▸ REQUIRED ACTION
Pictures do not belong in the copy; quote every entry below exactly.

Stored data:
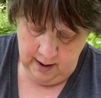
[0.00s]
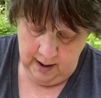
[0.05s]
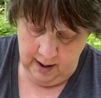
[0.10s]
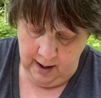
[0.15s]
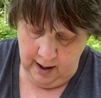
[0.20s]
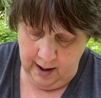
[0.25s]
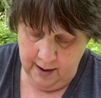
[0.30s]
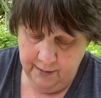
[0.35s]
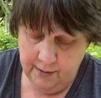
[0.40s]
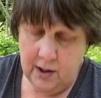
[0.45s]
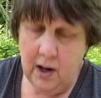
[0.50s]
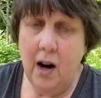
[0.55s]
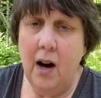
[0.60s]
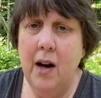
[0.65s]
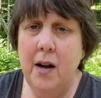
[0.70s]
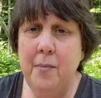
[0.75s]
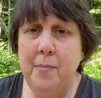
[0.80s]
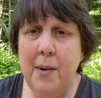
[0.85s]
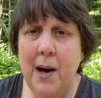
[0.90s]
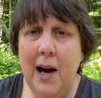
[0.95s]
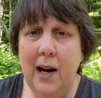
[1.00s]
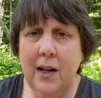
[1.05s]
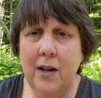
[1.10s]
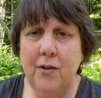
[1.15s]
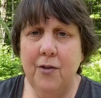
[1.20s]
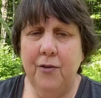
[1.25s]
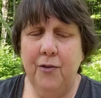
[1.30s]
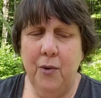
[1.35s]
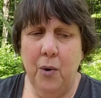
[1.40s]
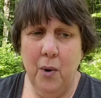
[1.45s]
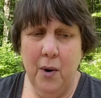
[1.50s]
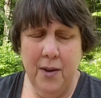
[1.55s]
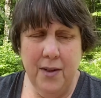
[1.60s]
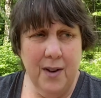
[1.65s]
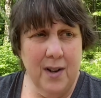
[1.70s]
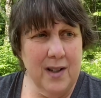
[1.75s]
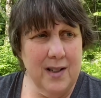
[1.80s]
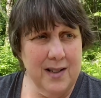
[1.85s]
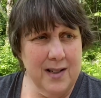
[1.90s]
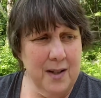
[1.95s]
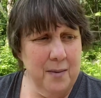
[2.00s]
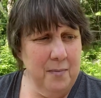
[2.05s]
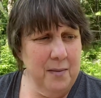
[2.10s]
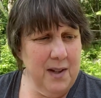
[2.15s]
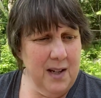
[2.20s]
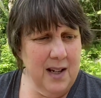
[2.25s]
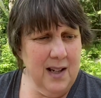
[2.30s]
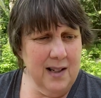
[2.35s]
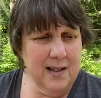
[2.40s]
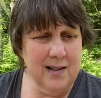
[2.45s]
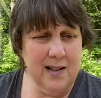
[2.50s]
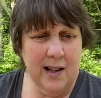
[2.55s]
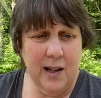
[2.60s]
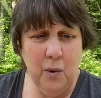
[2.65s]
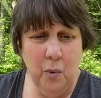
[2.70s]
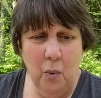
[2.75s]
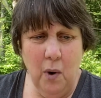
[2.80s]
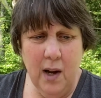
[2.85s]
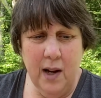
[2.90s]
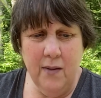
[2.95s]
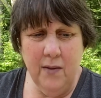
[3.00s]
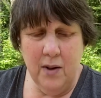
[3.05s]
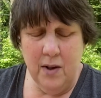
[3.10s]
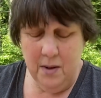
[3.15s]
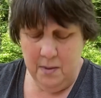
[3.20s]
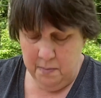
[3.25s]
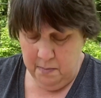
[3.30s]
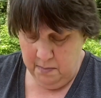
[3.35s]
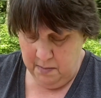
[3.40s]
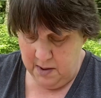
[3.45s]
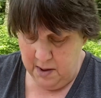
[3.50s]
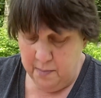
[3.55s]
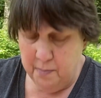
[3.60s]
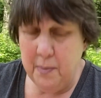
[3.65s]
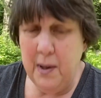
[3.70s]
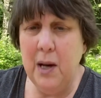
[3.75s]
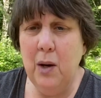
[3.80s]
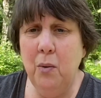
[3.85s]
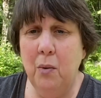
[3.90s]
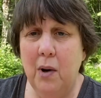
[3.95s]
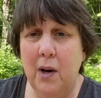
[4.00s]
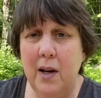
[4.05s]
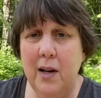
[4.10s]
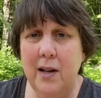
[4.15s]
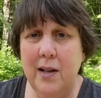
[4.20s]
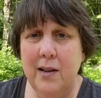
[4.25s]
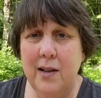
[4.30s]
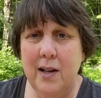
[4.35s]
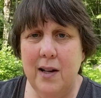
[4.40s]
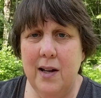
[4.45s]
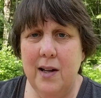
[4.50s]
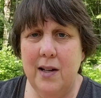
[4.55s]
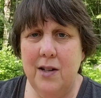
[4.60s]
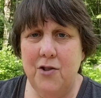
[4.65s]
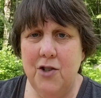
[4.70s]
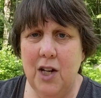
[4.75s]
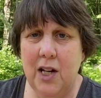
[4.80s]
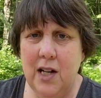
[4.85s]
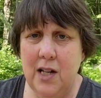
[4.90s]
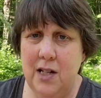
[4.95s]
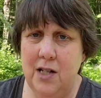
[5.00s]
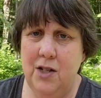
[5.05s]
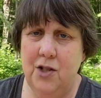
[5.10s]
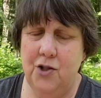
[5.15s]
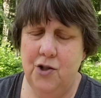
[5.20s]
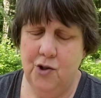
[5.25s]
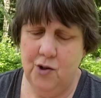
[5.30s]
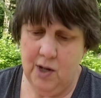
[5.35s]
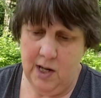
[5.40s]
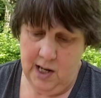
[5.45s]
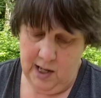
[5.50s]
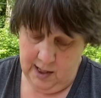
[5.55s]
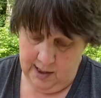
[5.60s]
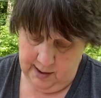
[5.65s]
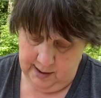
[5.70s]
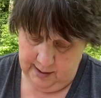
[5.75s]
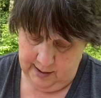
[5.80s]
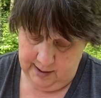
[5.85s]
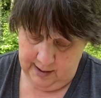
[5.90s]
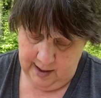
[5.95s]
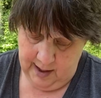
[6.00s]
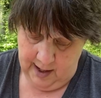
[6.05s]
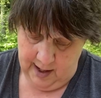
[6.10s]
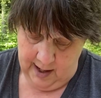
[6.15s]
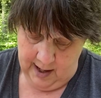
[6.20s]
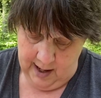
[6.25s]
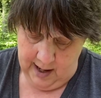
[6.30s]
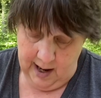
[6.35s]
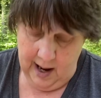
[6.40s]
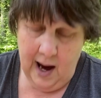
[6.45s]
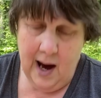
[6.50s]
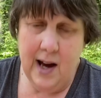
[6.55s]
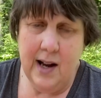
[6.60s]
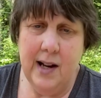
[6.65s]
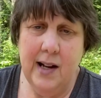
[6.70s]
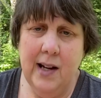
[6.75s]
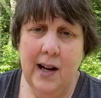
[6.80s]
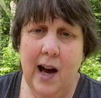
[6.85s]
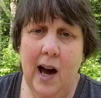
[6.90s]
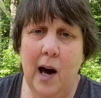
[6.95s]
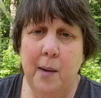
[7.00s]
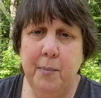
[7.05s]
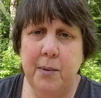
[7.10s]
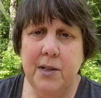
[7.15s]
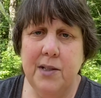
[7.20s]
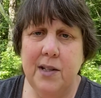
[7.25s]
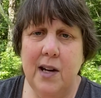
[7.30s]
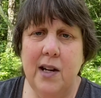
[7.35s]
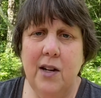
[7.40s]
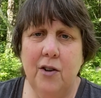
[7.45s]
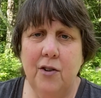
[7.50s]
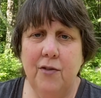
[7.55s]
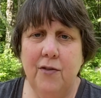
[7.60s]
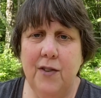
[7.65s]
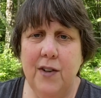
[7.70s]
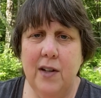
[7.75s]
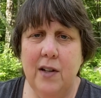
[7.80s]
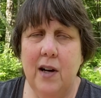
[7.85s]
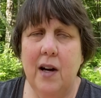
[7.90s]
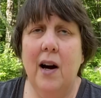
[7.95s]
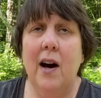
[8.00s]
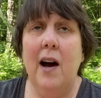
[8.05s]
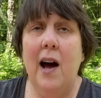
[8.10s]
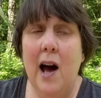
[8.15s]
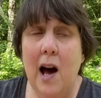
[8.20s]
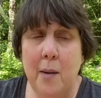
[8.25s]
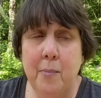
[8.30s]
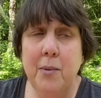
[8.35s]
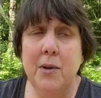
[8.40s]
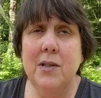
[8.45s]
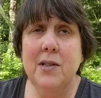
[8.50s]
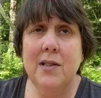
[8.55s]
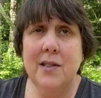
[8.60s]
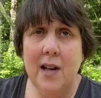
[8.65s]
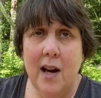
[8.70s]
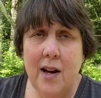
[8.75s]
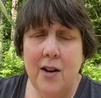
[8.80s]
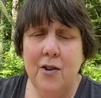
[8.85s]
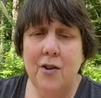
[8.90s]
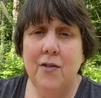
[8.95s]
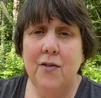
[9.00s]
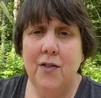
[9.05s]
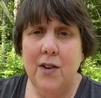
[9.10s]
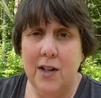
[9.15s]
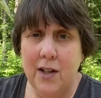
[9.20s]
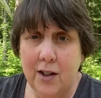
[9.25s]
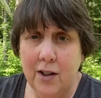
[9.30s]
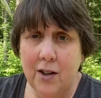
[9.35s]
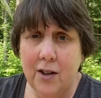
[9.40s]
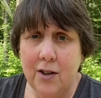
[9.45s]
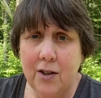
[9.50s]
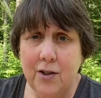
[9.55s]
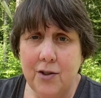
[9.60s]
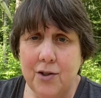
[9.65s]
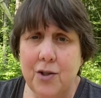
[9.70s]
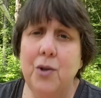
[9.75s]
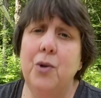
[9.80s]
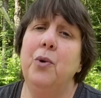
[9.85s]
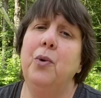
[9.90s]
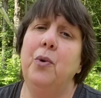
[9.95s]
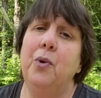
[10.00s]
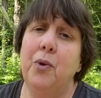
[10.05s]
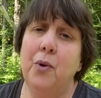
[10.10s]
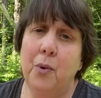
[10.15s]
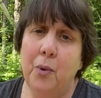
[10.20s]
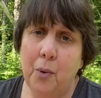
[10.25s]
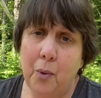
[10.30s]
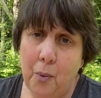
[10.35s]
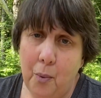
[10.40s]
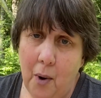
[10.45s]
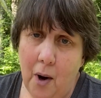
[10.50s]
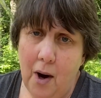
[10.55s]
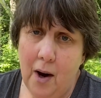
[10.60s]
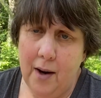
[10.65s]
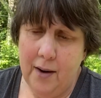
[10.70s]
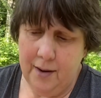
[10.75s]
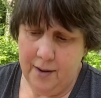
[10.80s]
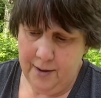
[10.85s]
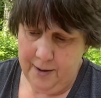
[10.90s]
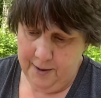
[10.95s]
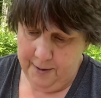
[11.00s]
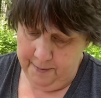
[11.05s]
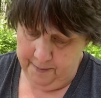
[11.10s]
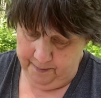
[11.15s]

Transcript: I've gone back and forth on some things. Like one of them, the big one in the chicken industry, is adding apple cider vinegar to the water.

▸ TASK ANSWER
[0.00s]
[0.05s]
[0.10s]
[0.15s]
[0.20s]
[0.25s]
[0.30s]
[0.35s]
[0.40s]
[0.45s]
[0.50s]
[0.55s]
[0.60s]
[0.65s]
[0.70s]
[0.75s]
[0.80s]
[0.85s]
[0.90s]
[0.95s]
[1.00s]
[1.05s]
[1.10s]
[1.15s]
[1.20s]
[1.25s]
[1.30s]
[1.35s]
[1.40s]
[1.45s]
[1.50s]
[1.55s]
[1.60s]
[1.65s]
[1.70s]
[1.75s]
[1.80s]
[1.85s]
[1.90s]
[1.95s]
[2.00s]
[2.05s]
[2.10s]
[2.15s]
[2.20s]
[2.25s]
[2.30s]
[2.35s]
[2.40s]
[2.45s]
[2.50s]
[2.55s]
[2.60s]
[2.65s]
[2.70s]
[2.75s]
[2.80s]
[2.85s]
[2.90s]
[2.95s]
[3.00s]
[3.05s]
[3.10s]
[3.15s]
[3.20s]
[3.25s]
[3.30s]
[3.35s]
[3.40s]
[3.45s]
[3.50s]
[3.55s]
[3.60s]
[3.65s]
[3.70s]
[3.75s]
[3.80s]
[3.85s]
[3.90s]
[3.95s]
[4.00s]
[4.05s]
[4.10s]
[4.15s]
[4.20s]
[4.25s]
[4.30s]
[4.35s]
[4.40s]
[4.45s]
[4.50s]
[4.55s]
[4.60s]
[4.65s]
[4.70s]
[4.75s]
[4.80s]
[4.85s]
[4.90s]
[4.95s]
[5.00s]
[5.05s]
[5.10s]
[5.15s]
[5.20s]
[5.25s]
[5.30s]
[5.35s]
[5.40s]
[5.45s]
[5.50s]
[5.55s]
[5.60s]
[5.65s]
[5.70s]
[5.75s]
[5.80s]
[5.85s]
[5.90s]
[5.95s]
[6.00s]
[6.05s]
[6.10s]
[6.15s]
[6.20s]
[6.25s]
[6.30s]
[6.35s]
[6.40s]
[6.45s]
[6.50s]
[6.55s]
[6.60s]
[6.65s]
[6.70s]
[6.75s]
[6.80s]
[6.85s]
[6.90s]
[6.95s]
[7.00s]
[7.05s]
[7.10s]
[7.15s]
[7.20s]
[7.25s]
[7.30s]
[7.35s]
[7.40s]
[7.45s]
[7.50s]
[7.55s]
[7.60s]
[7.65s]
[7.70s]
[7.75s]
[7.80s]
[7.85s]
[7.90s]
[7.95s]
[8.00s]
[8.05s]
[8.10s]
[8.15s]
[8.20s]
[8.25s]
[8.30s]
[8.35s]
[8.40s]
[8.45s]
[8.50s]
[8.55s]
[8.60s]
[8.65s]
[8.70s]
[8.75s]
[8.80s]
[8.85s]
[8.90s]
[8.95s]
[9.00s]
[9.05s]
[9.10s]
[9.15s]
[9.20s]
[9.25s]
[9.30s]
[9.35s]
[9.40s]
[9.45s]
[9.50s]
[9.55s]
[9.60s]
[9.65s]
[9.70s]
[9.75s]
[9.80s]
[9.85s]
[9.90s]
[9.95s]
[10.00s]
[10.05s]
[10.10s]
[10.15s]
[10.20s]
[10.25s]
[10.30s]
[10.35s]
[10.40s]
[10.45s]
[10.50s]
[10.55s]
[10.60s]
[10.65s]
[10.70s]
[10.75s]
[10.80s]
[10.85s]
[10.90s]
[10.95s]
[11.00s]
[11.05s]
[11.10s]
[11.15s]

Transcript: I've gone back and forth on some things. Like one of them, the big one in the chicken industry, is adding apple cider vinegar to the water.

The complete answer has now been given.